Agreed, and I think that many of the problems that people think LLMs will become capable of, in fact require AGI.
It may well turn out that LLMs are NOT the path to AGI. You can make them bigger and better, and address some of their shortcomings with various tweaks, but it seems that AGI requires online/continual learning which may prove impossible to retrofit onto a pre-trained transformer. Gradient descent may be the wrong tool for incremental learning.
At least in theory we can achieve incremental learning by training from scratch every time we got some new training data. There are drawbacks with this approach such as inconsistent performance for different training runs and significantly higher training cost but it's achievable. Now the problem is if there exist methods more efficient than gradient descent? I think it's very clear now that there are no other algorithm in sight that could achieve the level of intelligence without gradient descent at its core, and the problem is just how gradient descent is used.
The obvious alternative to gradient descent here would be Bayes Formula (probabalistic Bayesian belief updates), since this addresses the exact problem that our brains evolved to optimize - how to utilize prediction failure (sensory feedback vs prediction) to make better predictions - better prediction of where the food is, what the predator will do, how to attract a mate, etc. Predict next word too (learn language), of course.
I don't think pre-train for every update works - it's an incredibly slow and expensive way to learn, and the training data just isn't there. Where is the training data that could train it how to do every aspect of any job - the stuff that humans learn by experimentation and experience? The training data that is available via text (and video) is mostly artifacts - what someone created, not the thought process that went into creating it, and the failed experiments and pitfalls to avoid along the way, etc, etc.

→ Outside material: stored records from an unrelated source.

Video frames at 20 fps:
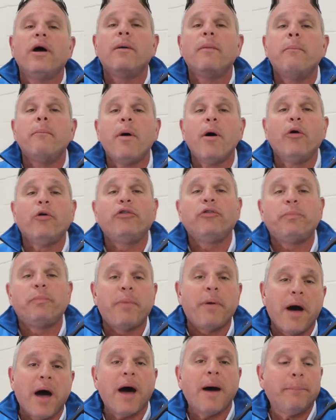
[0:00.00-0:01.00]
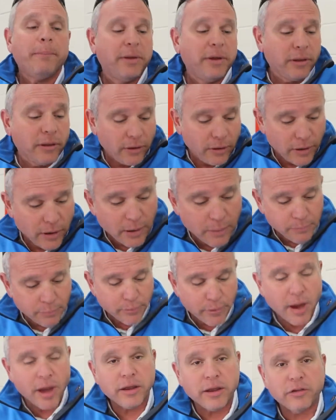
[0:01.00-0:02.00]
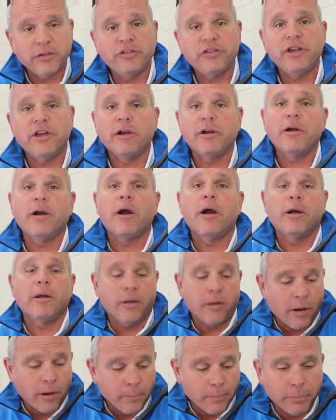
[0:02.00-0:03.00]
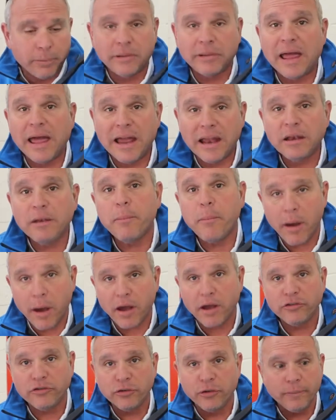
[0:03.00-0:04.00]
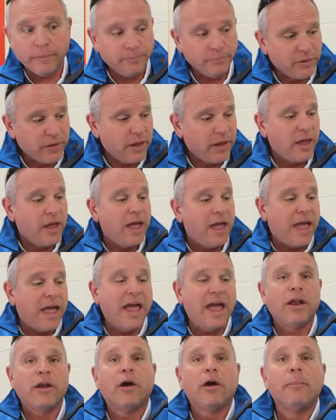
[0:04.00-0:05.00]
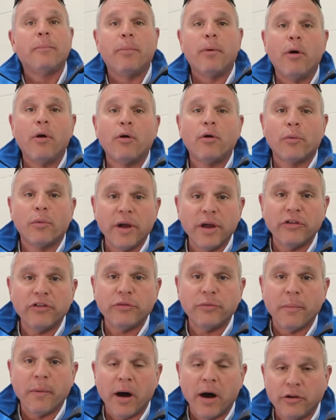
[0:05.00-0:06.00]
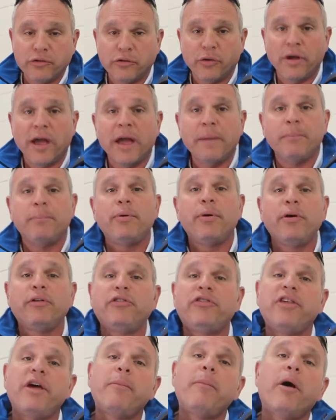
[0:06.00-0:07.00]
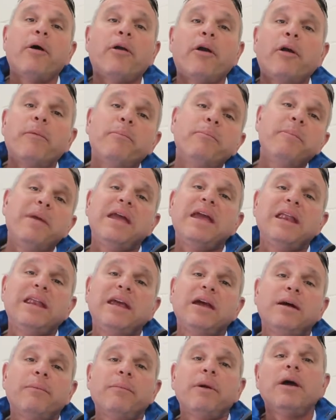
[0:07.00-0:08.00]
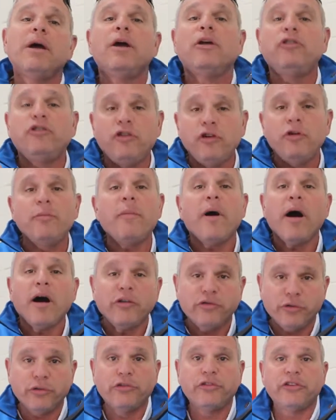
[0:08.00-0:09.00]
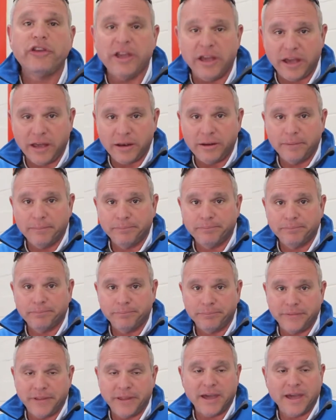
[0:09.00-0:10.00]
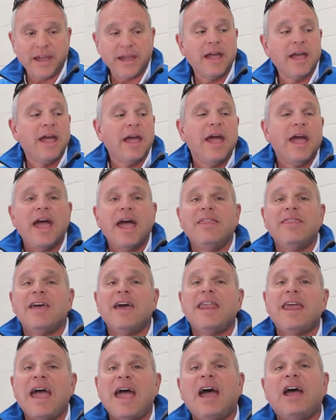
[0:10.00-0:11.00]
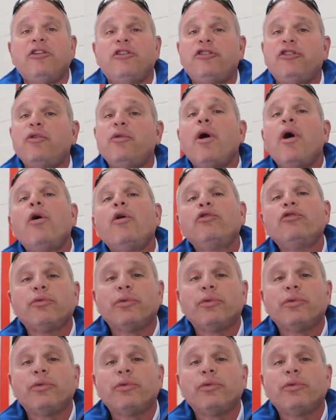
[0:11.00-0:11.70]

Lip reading: most popular products here, our blend module and our bulk rinse module, and puts them on our medium 2-module skid. Okay, and then adds 2 hose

It would be nice to have a generic college-graduate pre-trained AGI as a starting point, but then you need to take that and train it how to be a developer (starting at entry level, etc), or for whatever job you'd like it to do. It takes a human years to practice to get good at jobs like these, with many try-fail-rethink experiments every day. Imagine if each of those daily updates took 6 months and $100M to incorporate?! We really need genuine online learning where each generic graduate-level AGI instance can get on-the-job training and human feedback and update it's own "weights" continually.
> The obvious alternative to gradient descent here would be Bayes Formula
If you know a little about the math behind gradient descent you can see that an embedding layer followed by a softmax layer gives you exactly the best Bayes estimate. If you want a bit of structure, like every word depends on previous n words, you get a convolutional RNN which is also well studied. These ideas are natural and elegant but maybe a better idea is to comprehend the research already done to avoid diving into dead ends too much.
No, I don't "want a bit of structure" ... I want a predictive architecture that supports online learning. So far the only one I'm aware of is the cortex.
Not sure what approaches you are considering as dead ends, but RNNs still have their place (e.g. Mamba), depending on what you are trying to achieve.
It may well turn out that LLMs are NOT the path to AGI. You can make them bigger and better, and address some of their shortcomings with various tweaks, but it seems that AGI requires online/continual learning which may prove impossible to retrofit onto a pre-trained transformer. Gradient descent may be the wrong tool for incremental learning.